> Work instructions
Restate every line of the data word for word, except for the images.

> Given data
____________

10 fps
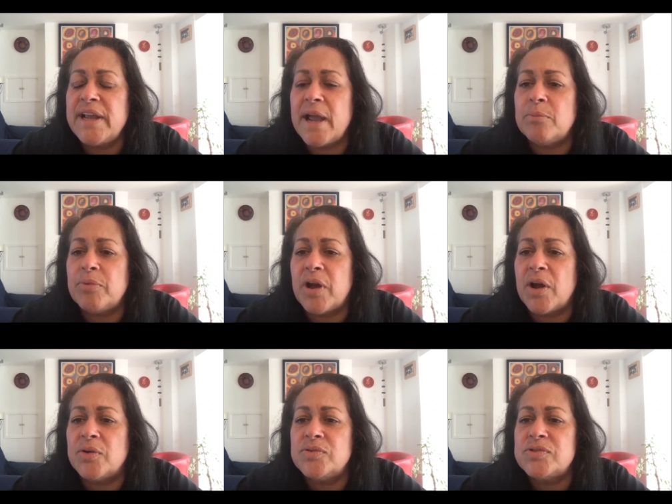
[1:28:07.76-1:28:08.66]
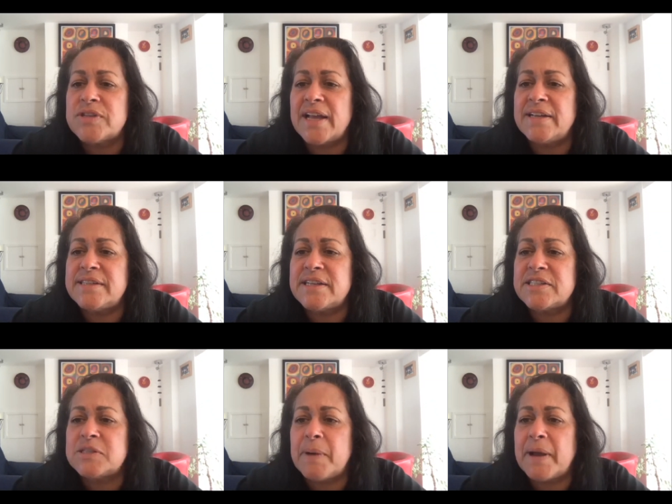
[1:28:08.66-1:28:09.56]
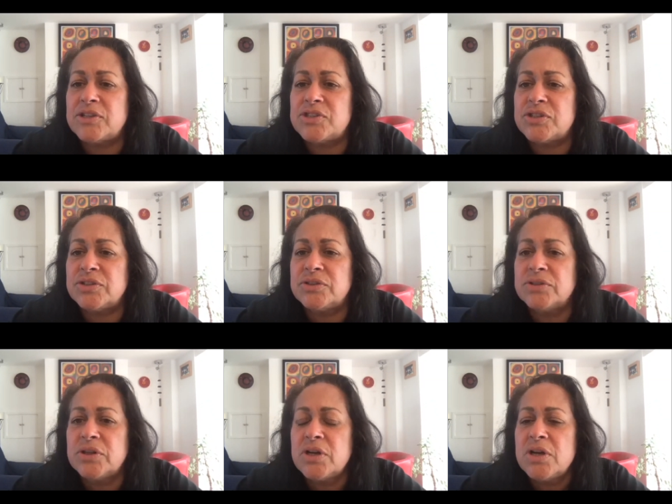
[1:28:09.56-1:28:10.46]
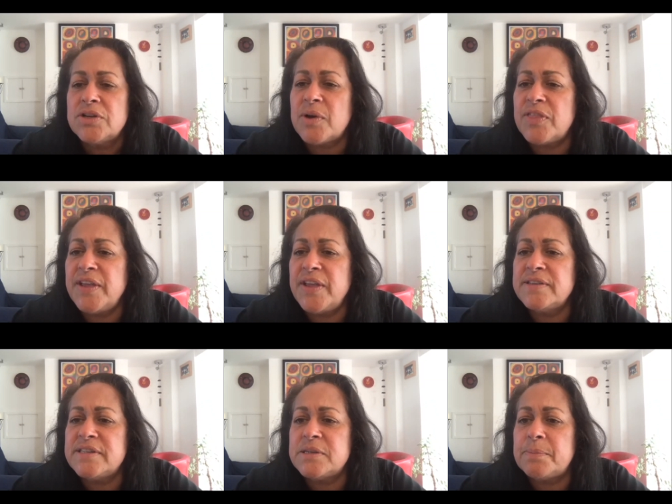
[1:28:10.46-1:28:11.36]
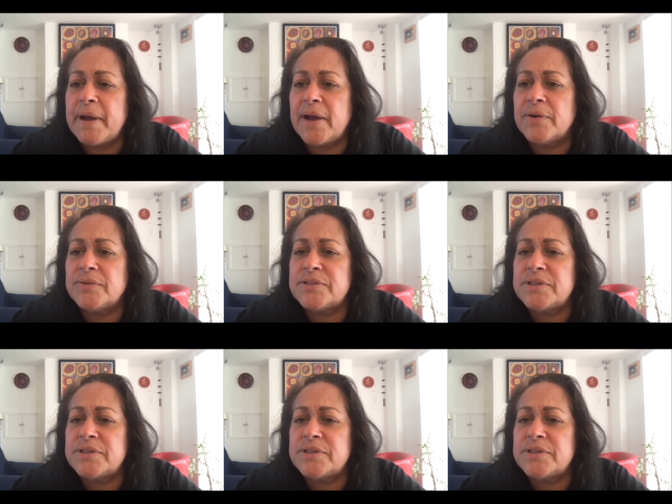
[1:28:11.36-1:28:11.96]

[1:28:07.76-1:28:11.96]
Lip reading: embryos and its expansion. So I think this is about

____________

> Finished exercise
10 fps
[1:28:07.76-1:28:08.66]
[1:28:08.66-1:28:09.56]
[1:28:09.56-1:28:10.46]
[1:28:10.46-1:28:11.36]
[1:28:11.36-1:28:11.96]

[1:28:07.76-1:28:11.96]
Lip reading: embryos and its expansion. So I think this is about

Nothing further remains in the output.